━━━ Records for this exercise

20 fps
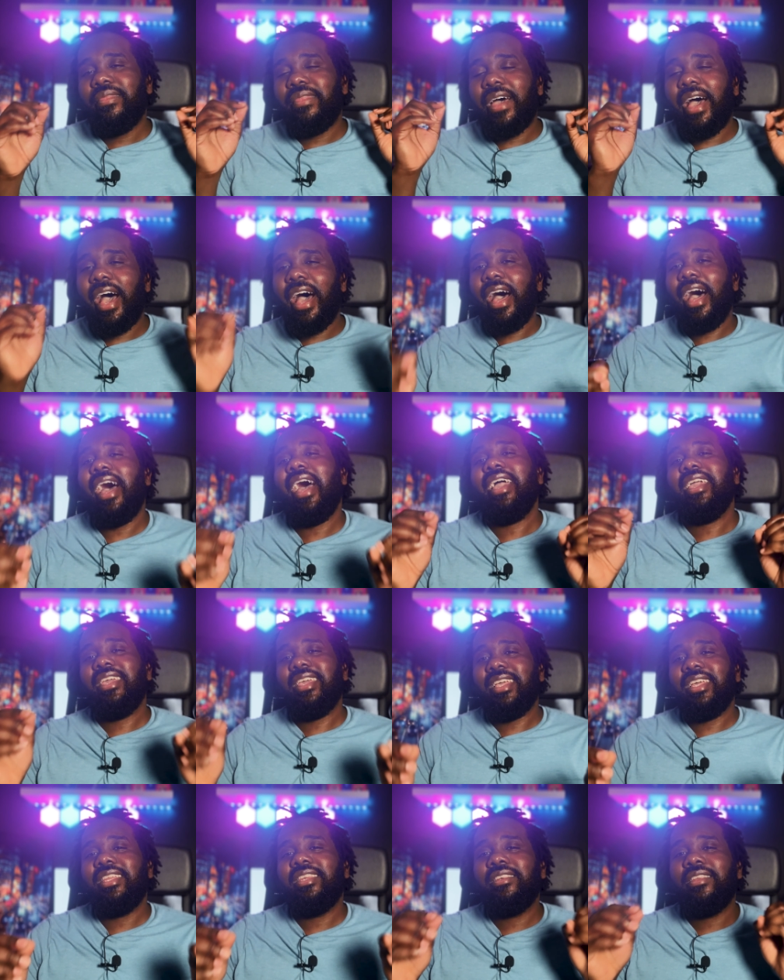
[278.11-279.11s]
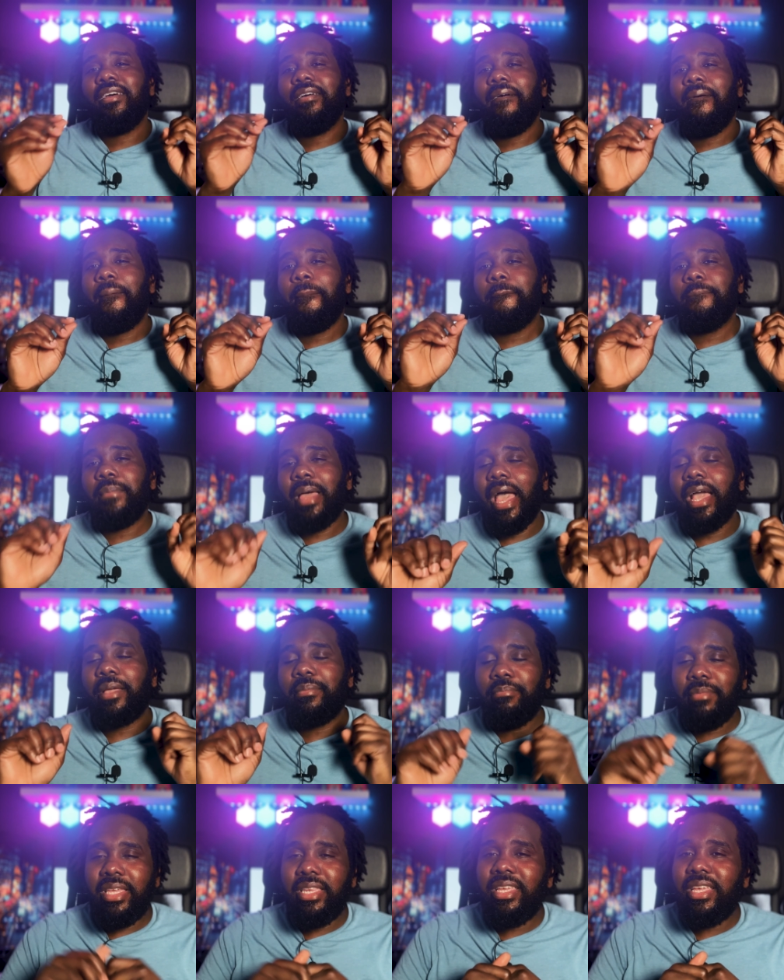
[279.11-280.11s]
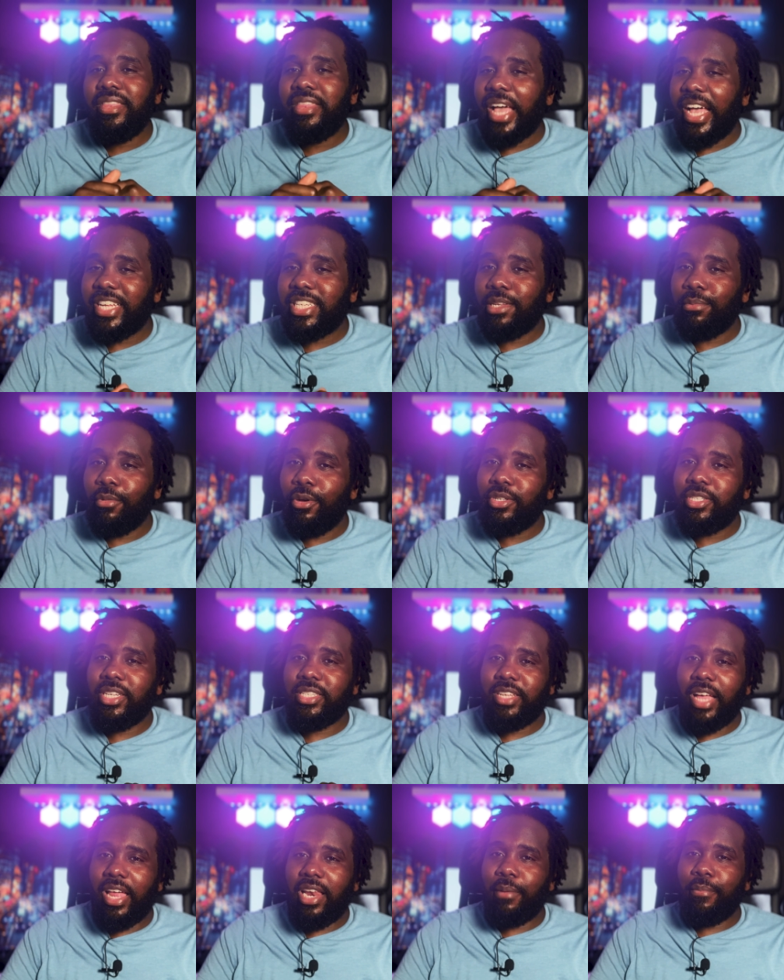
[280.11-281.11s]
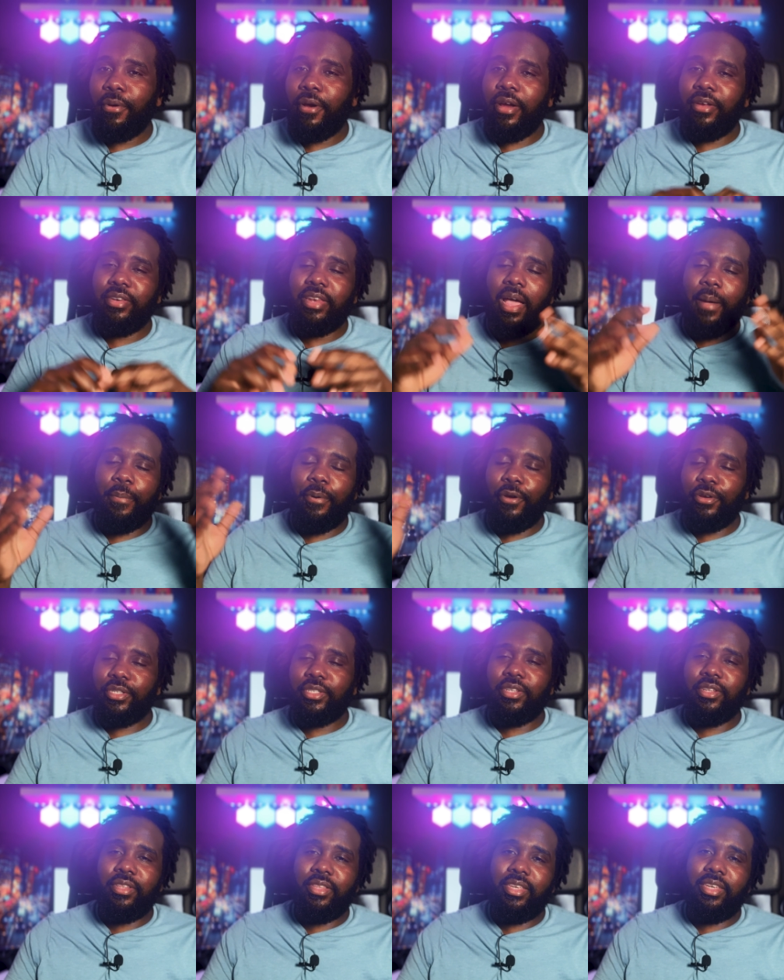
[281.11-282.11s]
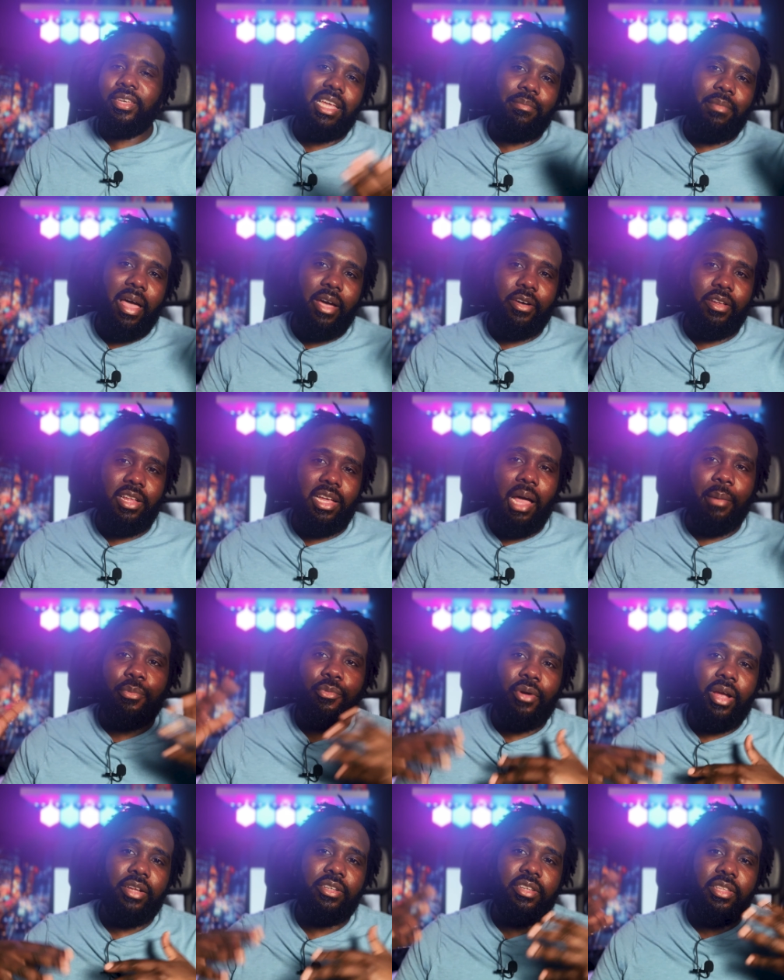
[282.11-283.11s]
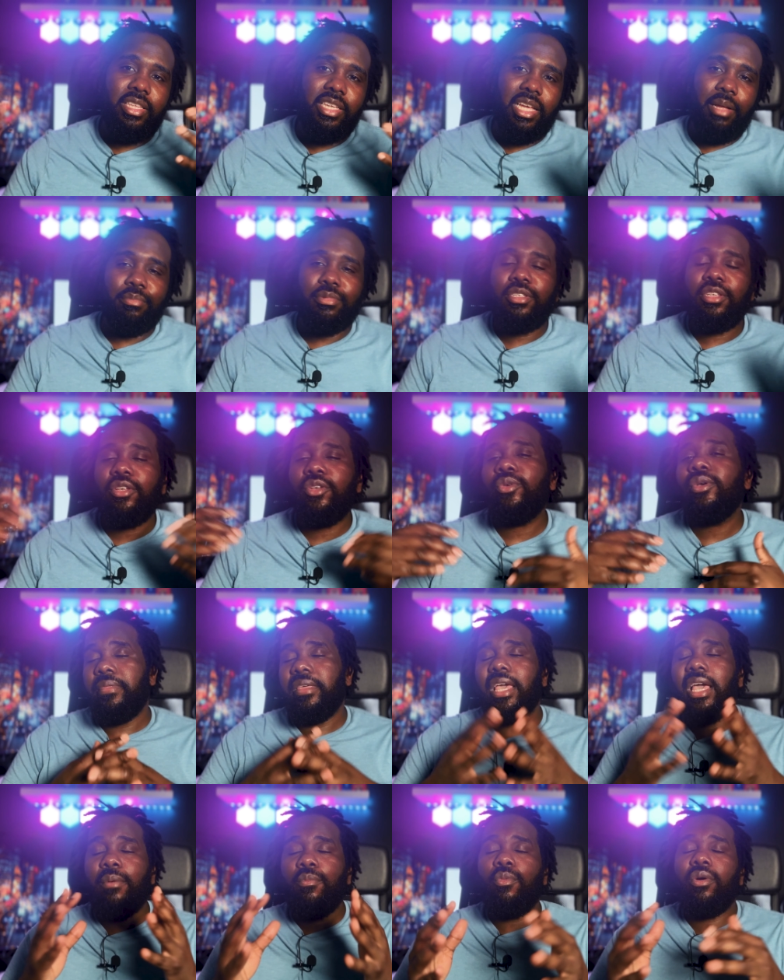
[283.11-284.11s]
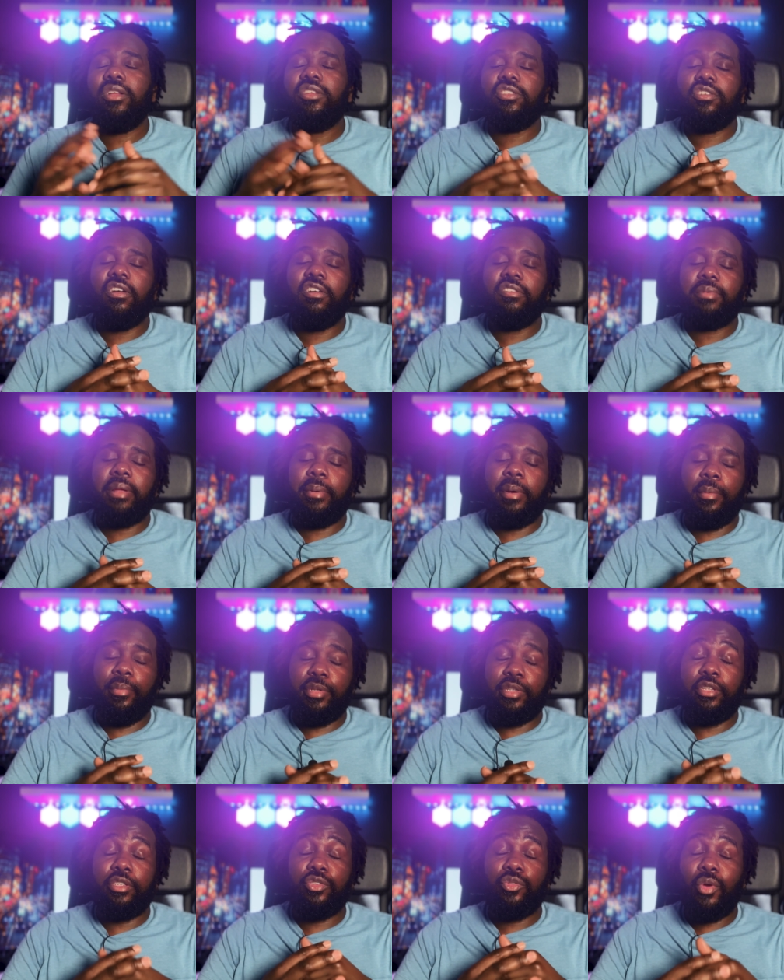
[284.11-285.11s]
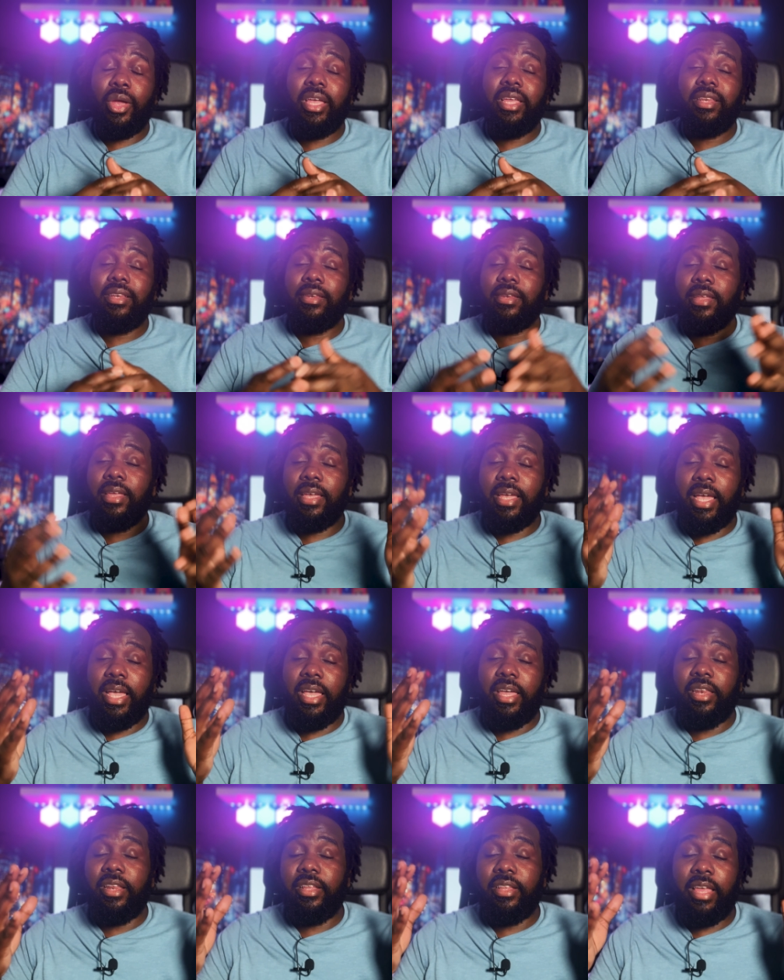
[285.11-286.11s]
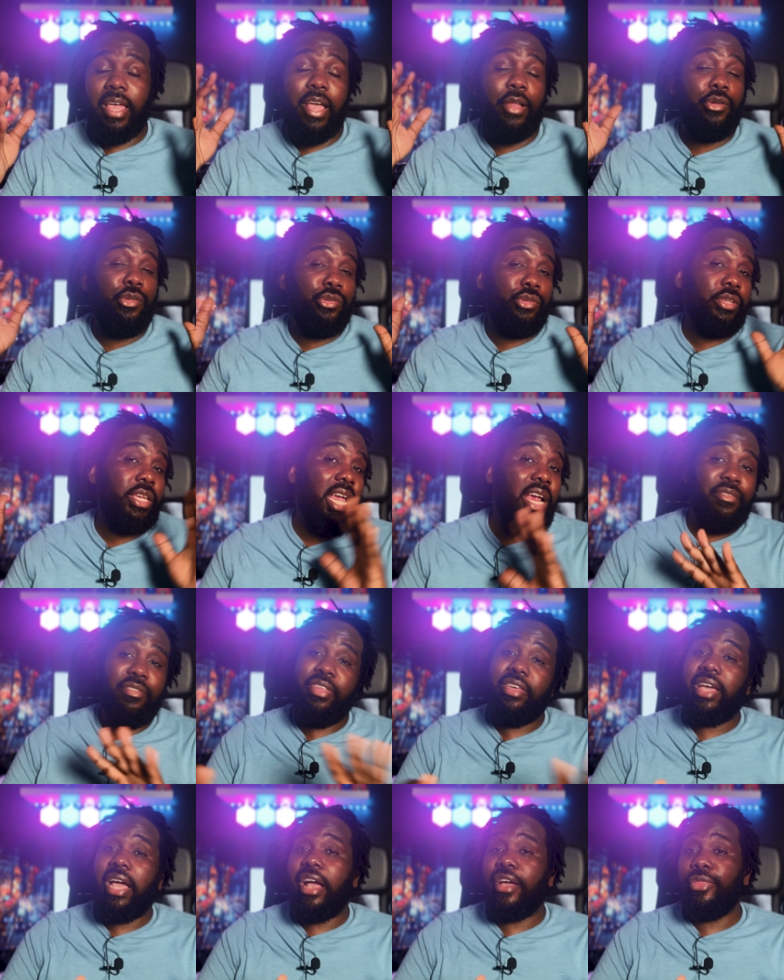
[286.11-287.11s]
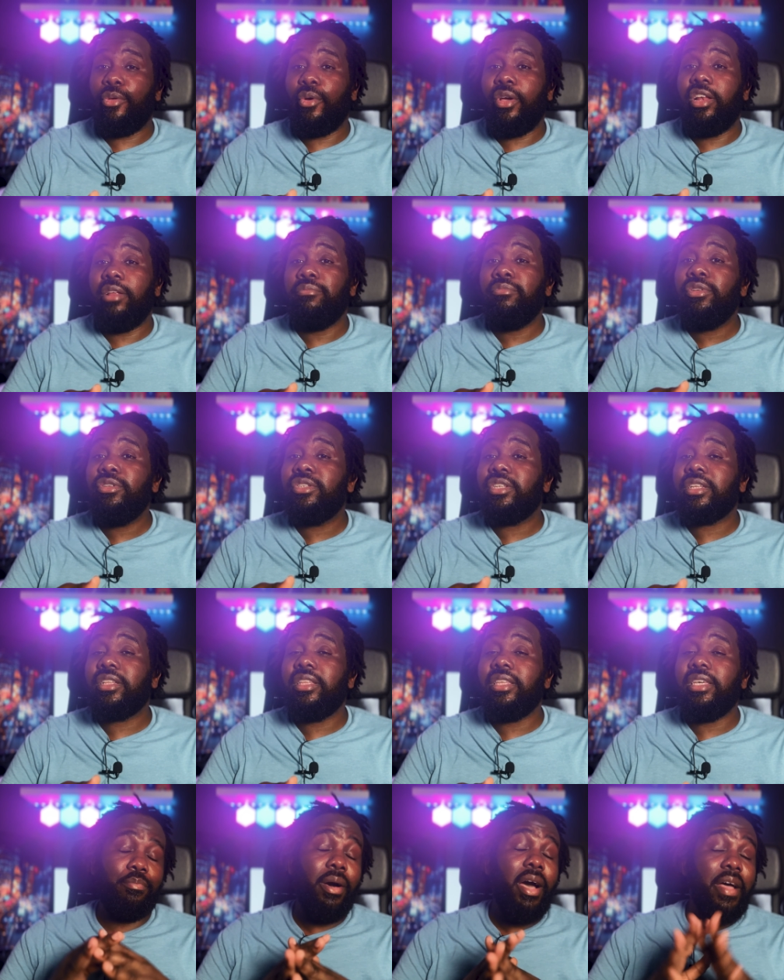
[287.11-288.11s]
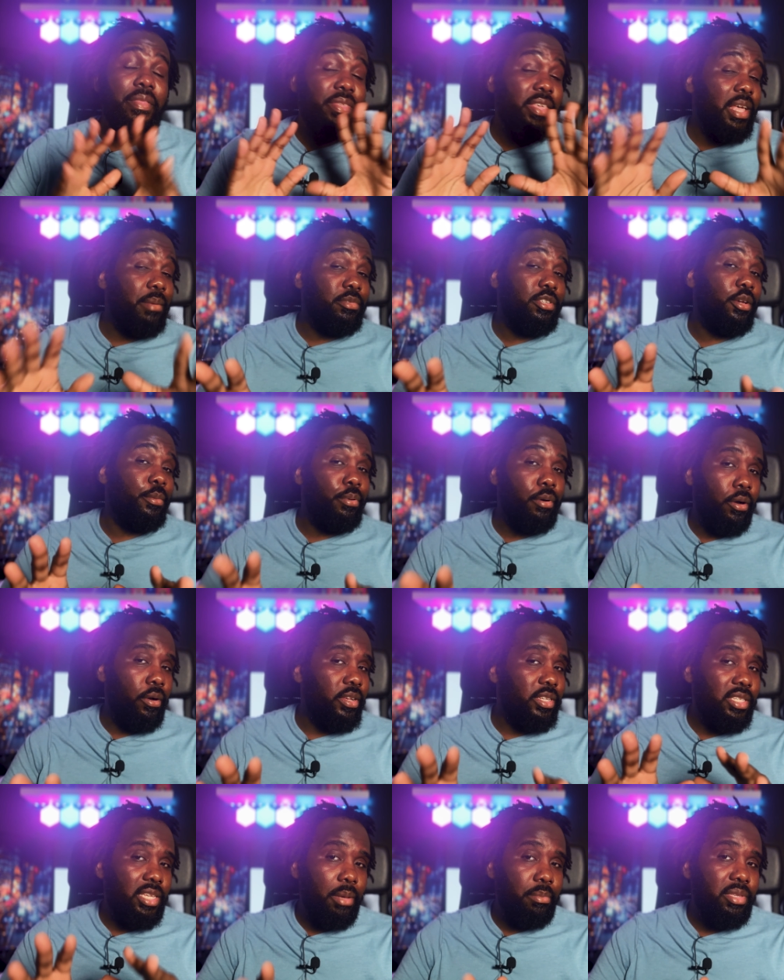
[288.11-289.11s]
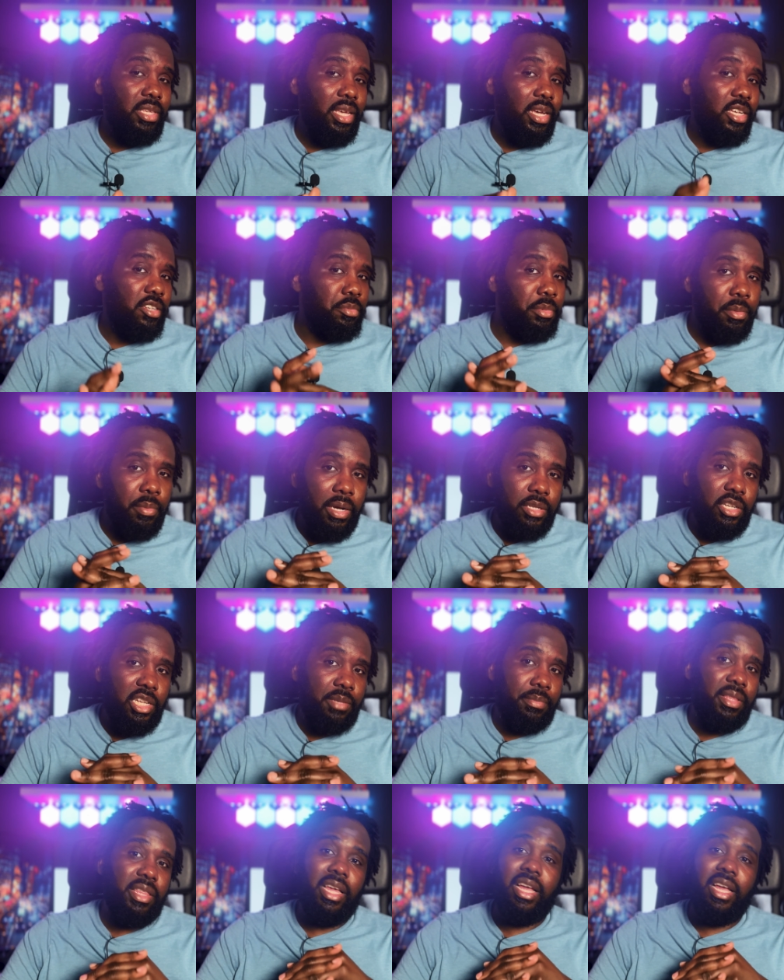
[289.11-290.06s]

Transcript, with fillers: the high-end Mac Mini, that's the most exciting part. Now personally, I'm not gonna upgrade to the M2. The M1 serves my purpose is great and it handles everything I could throw at it musically. But the M2 Pro is tempting because remember I talked about the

━━━━━━

# [How to complete this task]
Please reproduce every record exactly, leaving the pictures out.

# [Problem solution]
20 fps
[278.11-279.11s]
[279.11-280.11s]
[280.11-281.11s]
[281.11-282.11s]
[282.11-283.11s]
[283.11-284.11s]
[284.11-285.11s]
[285.11-286.11s]
[286.11-287.11s]
[287.11-288.11s]
[288.11-289.11s]
[289.11-290.06s]

Transcript, with fillers: the high-end Mac Mini, that's the most exciting part. Now personally, I'm not gonna upgrade to the M2. The M1 serves my purpose is great and it handles everything I could throw at it musically. But the M2 Pro is tempting because remember I talked about the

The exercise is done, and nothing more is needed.